Educate New York
Add your name to the call for #SchoolsNotJails!
Cynthia Nixon is a proud public school graduate and an even prouder public school parent. Cynthia became an advocate for public schools 17 years ago when her oldest child entered kindergarten. The school Cynthia dropped Sam off at that first day looked nothing like the school she had visited the summer before, as the school’s art teacher, music teacher, assistant principal, and two-thirds of the para-professionals had been fired, due to city-wide budget cuts.
That year, Cynthia joined thousands of parents in successfully organizing to stop almost $400 million in cuts to New York City schools. The following year, Cynthia joined with parents across the State to win a long-term solution for the enormous under-funding of low-income school districts, the large majority of which serve communities of color.
In 2007, that solution came in the form of Foundation Aid, a state funding formula that increased funding for primarily high-need, low-income school districts. However, that additional aid came to a screeching halt under Governor Cuomo. In his first year in office, he refused to continue payment on the new funding formula and instead enacted a $1.3 billion cut to schools. The education cuts went to fund an enormous tax cut to the wealthy and corporations.

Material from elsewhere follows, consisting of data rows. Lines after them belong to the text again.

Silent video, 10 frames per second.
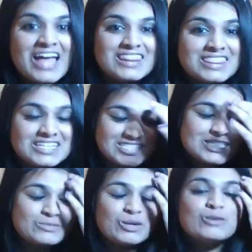This
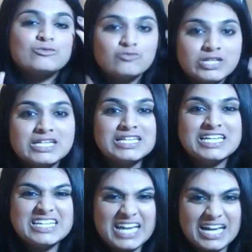is what really
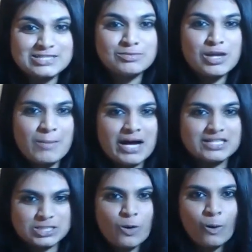gets me about
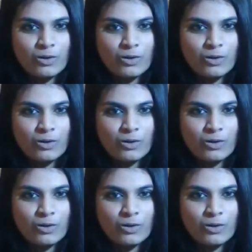this whole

The Governor’s refusal to address inequity has devastating consequences. Our state currently has the second highest inequality in funding between rich and poor school districts in the nation, a gap that has grown by 24 percent under Andrew Cuomo.
In addition to being underfunded, schools that serve communities of color have become increasingly criminalized. Now children can come into contact with the law at a very young age in school, where suspensions for children of color are inordinately high and police are often inappropriately involved for infractions that should be addressed through lesser disciplinary approaches.
Together, the underfunding and criminalization of schools that disproportionately serve children of color have created two different education systems in New York State. White, wealthy children are prepared for college, and low-income, children of color are disproportionately put into the school to prison pipeline.
Our children need schools, not jails. As Governor, Cynthia Nixon will provide our low-income schools the funding they need, and she will implement a birth-to-college approach to public education that allows every child to reach their full potential.